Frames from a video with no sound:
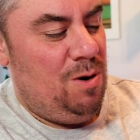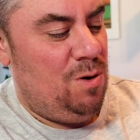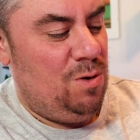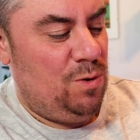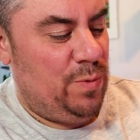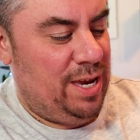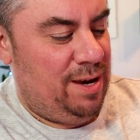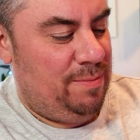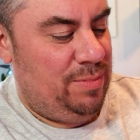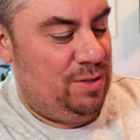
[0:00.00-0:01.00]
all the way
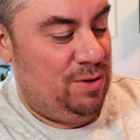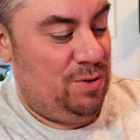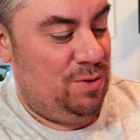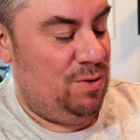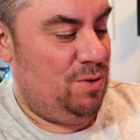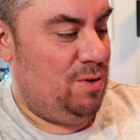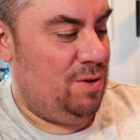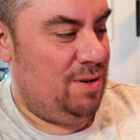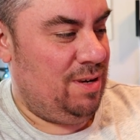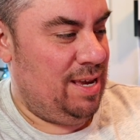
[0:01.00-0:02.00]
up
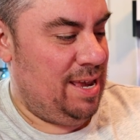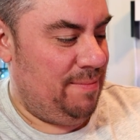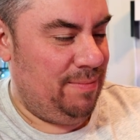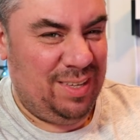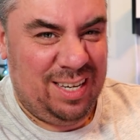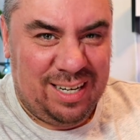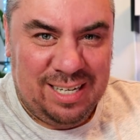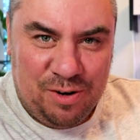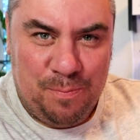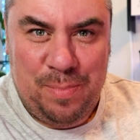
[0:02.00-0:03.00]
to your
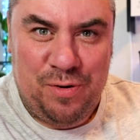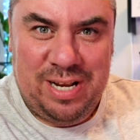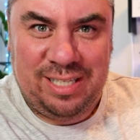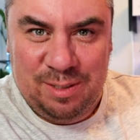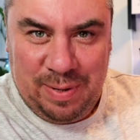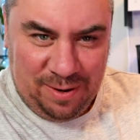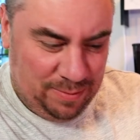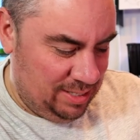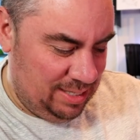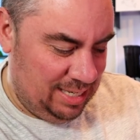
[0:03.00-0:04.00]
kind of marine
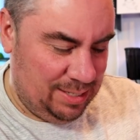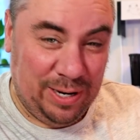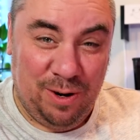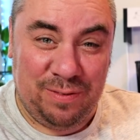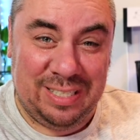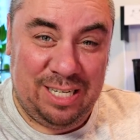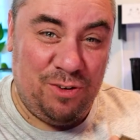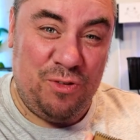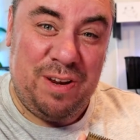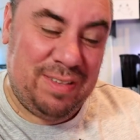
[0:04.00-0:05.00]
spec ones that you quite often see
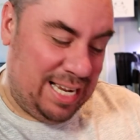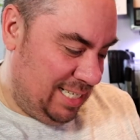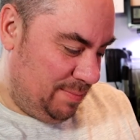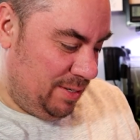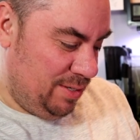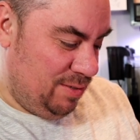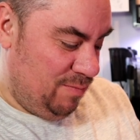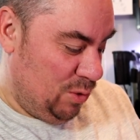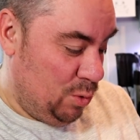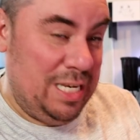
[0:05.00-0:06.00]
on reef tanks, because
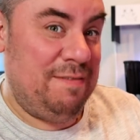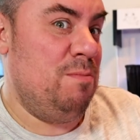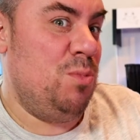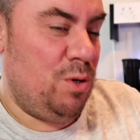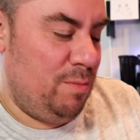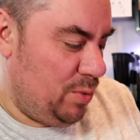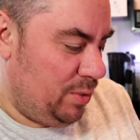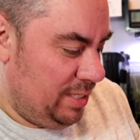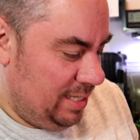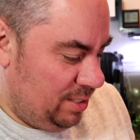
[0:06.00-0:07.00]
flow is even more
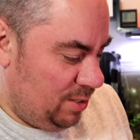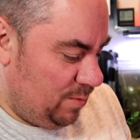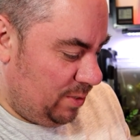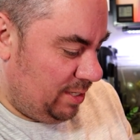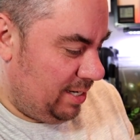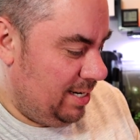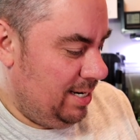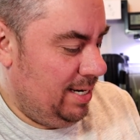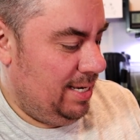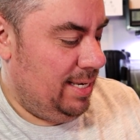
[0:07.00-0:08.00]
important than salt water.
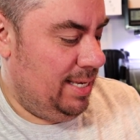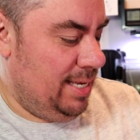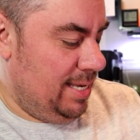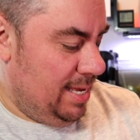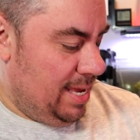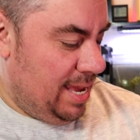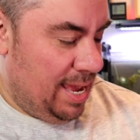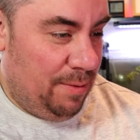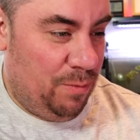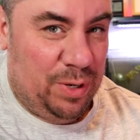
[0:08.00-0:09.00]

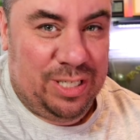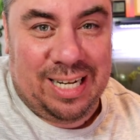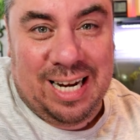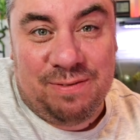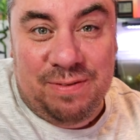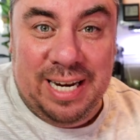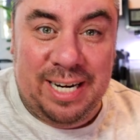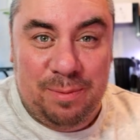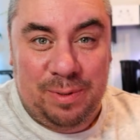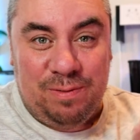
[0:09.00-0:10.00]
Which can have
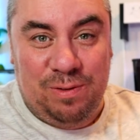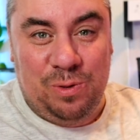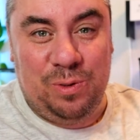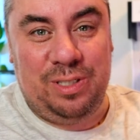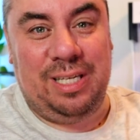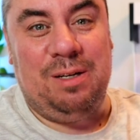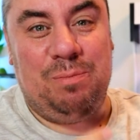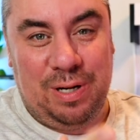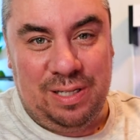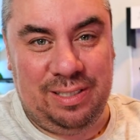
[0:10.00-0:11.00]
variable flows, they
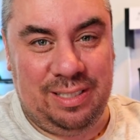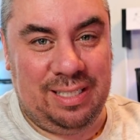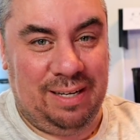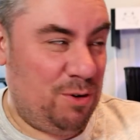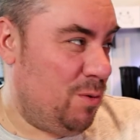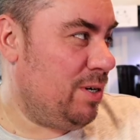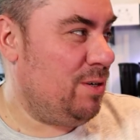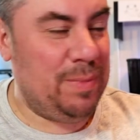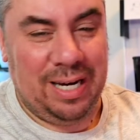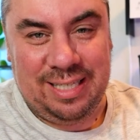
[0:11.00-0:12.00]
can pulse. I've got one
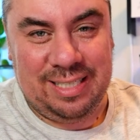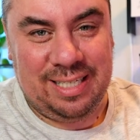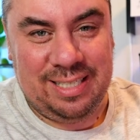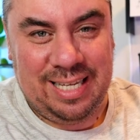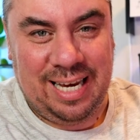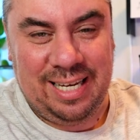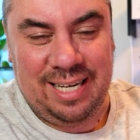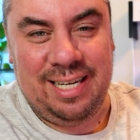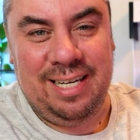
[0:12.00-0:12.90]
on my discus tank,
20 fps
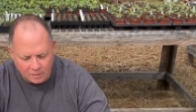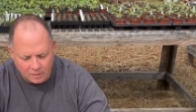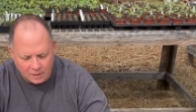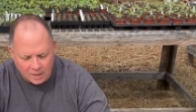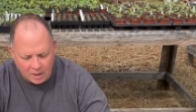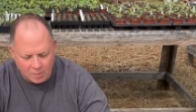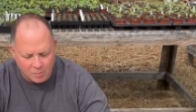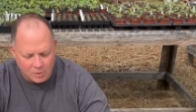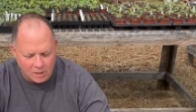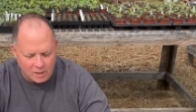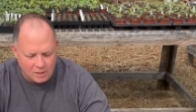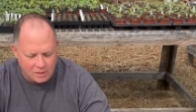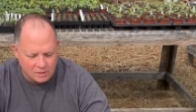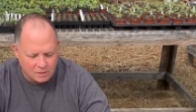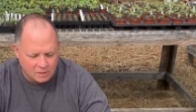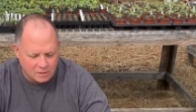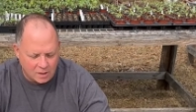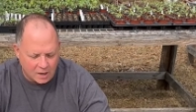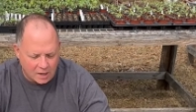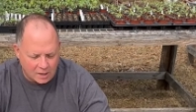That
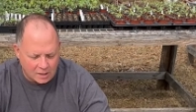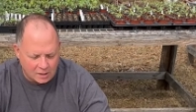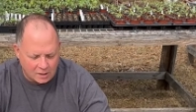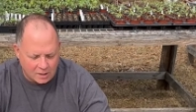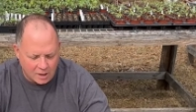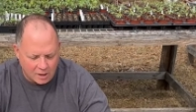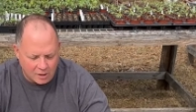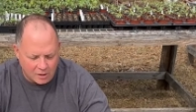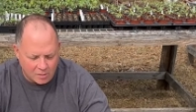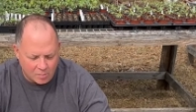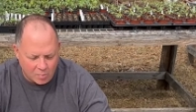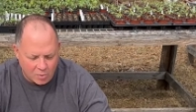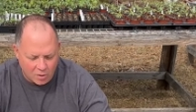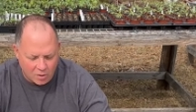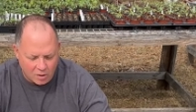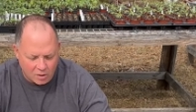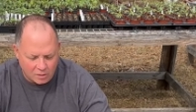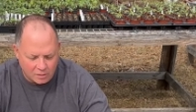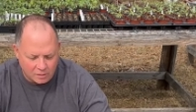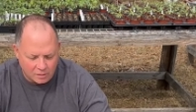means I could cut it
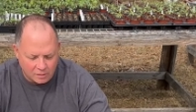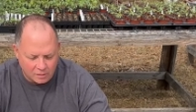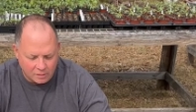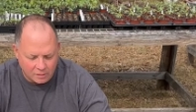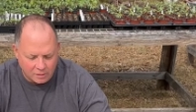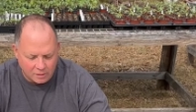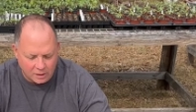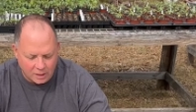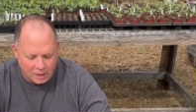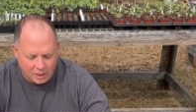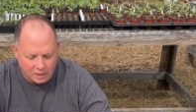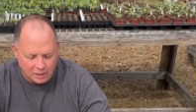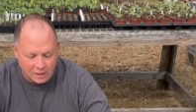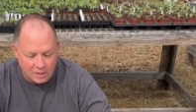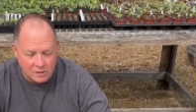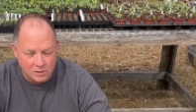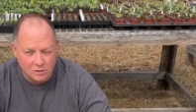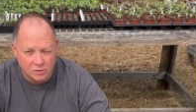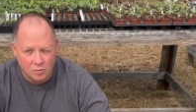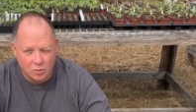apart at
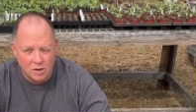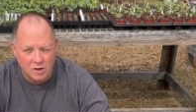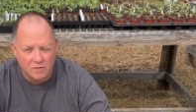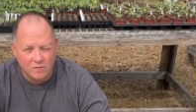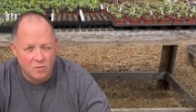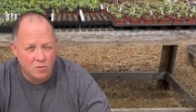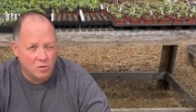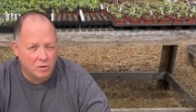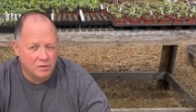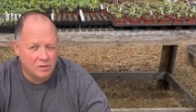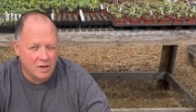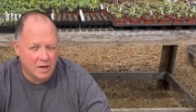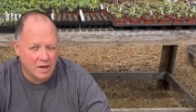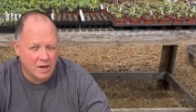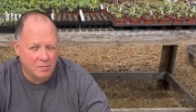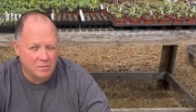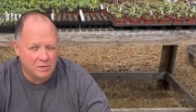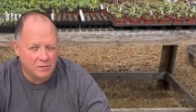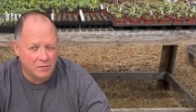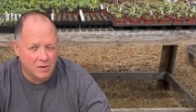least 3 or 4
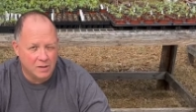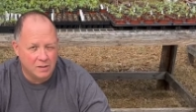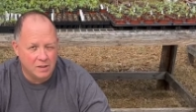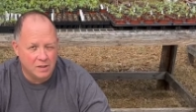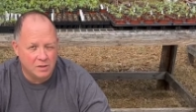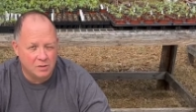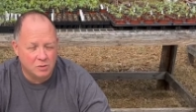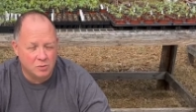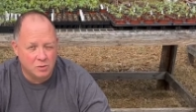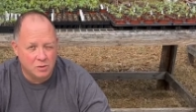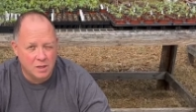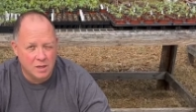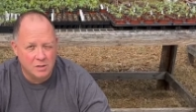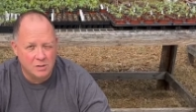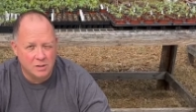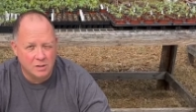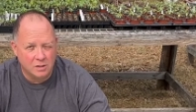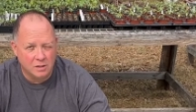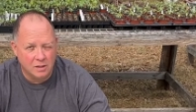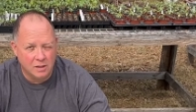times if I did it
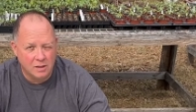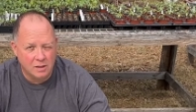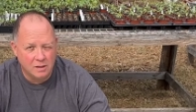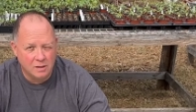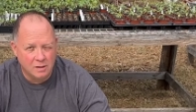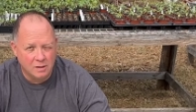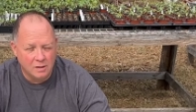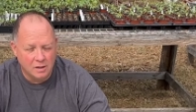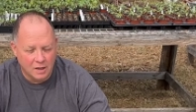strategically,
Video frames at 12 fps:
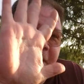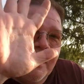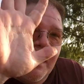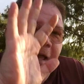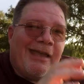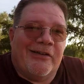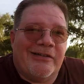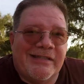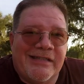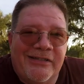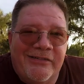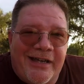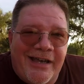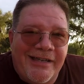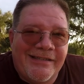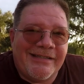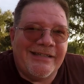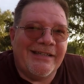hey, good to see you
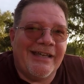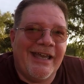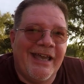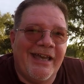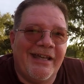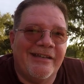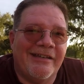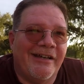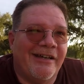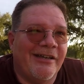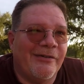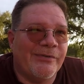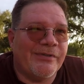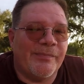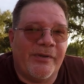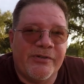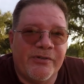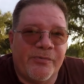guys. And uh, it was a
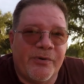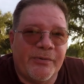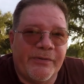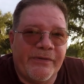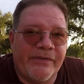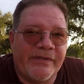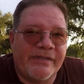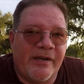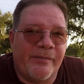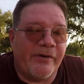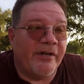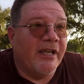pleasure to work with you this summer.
++++++++
Write out all the material above exactly, with no image carried over.

Frames from a video with no sound:
[0:00.00-0:01.00]
all the way
[0:01.00-0:02.00]
up
[0:02.00-0:03.00]
to your
[0:03.00-0:04.00]
kind of marine
[0:04.00-0:05.00]
spec ones that you quite often see
[0:05.00-0:06.00]
on reef tanks, because
[0:06.00-0:07.00]
flow is even more
[0:07.00-0:08.00]
important than salt water.
[0:08.00-0:09.00]

[0:09.00-0:10.00]
Which can have
[0:10.00-0:11.00]
variable flows, they
[0:11.00-0:12.00]
can pulse. I've got one
[0:12.00-0:12.90]
on my discus tank,
20 fps
That
means I could cut it
apart at
least 3 or 4
times if I did it
strategically,
Video frames at 12 fps:
hey, good to see you
guys. And uh, it was a
pleasure to work with you this summer.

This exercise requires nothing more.